== Stored entries ==
====

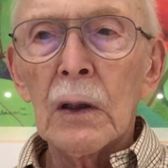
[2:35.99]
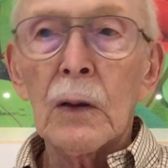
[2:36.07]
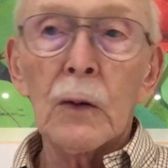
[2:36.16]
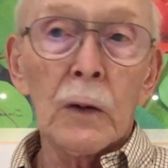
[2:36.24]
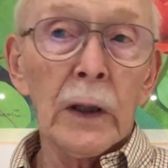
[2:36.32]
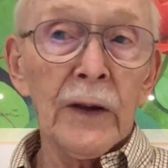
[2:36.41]

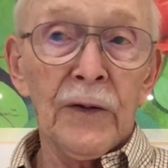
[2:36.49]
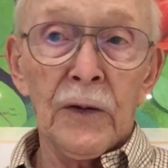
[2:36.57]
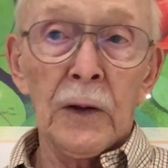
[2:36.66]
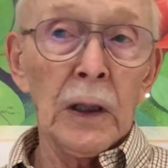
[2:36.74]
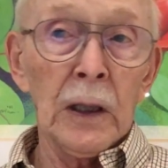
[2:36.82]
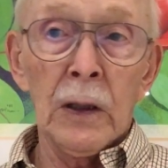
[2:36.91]

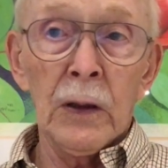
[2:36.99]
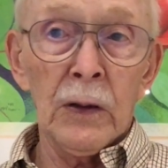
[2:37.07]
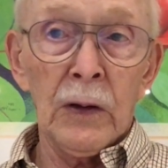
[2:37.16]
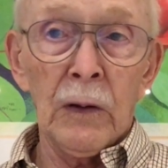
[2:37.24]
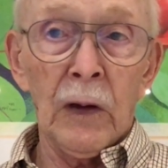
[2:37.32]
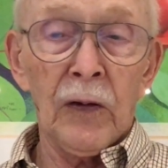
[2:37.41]
rightful heir
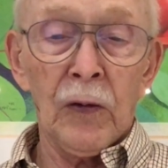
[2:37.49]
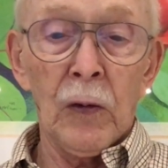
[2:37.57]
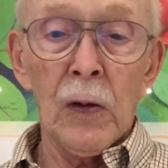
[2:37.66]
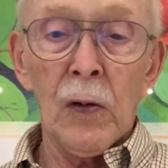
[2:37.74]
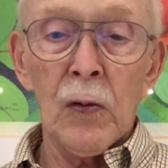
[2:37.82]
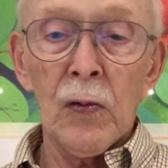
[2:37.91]
to the
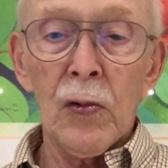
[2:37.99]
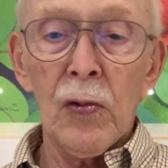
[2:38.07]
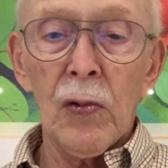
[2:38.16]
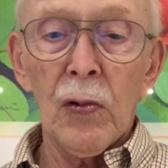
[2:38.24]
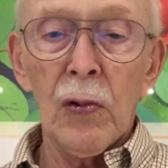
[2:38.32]
throne,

====

== What to do ==
Only the pictures are to be excluded; all other parts of the records above are to be given exactly.

== Exercise result ==
[2:35.99]
[2:36.07]
[2:36.16]
[2:36.24]
[2:36.32]
[2:36.41]

[2:36.49]
[2:36.57]
[2:36.66]
[2:36.74]
[2:36.82]
[2:36.91]

[2:36.99]
[2:37.07]
[2:37.16]
[2:37.24]
[2:37.32]
[2:37.41]
rightful heir
[2:37.49]
[2:37.57]
[2:37.66]
[2:37.74]
[2:37.82]
[2:37.91]
to the
[2:37.99]
[2:38.07]
[2:38.16]
[2:38.24]
[2:38.32]
throne,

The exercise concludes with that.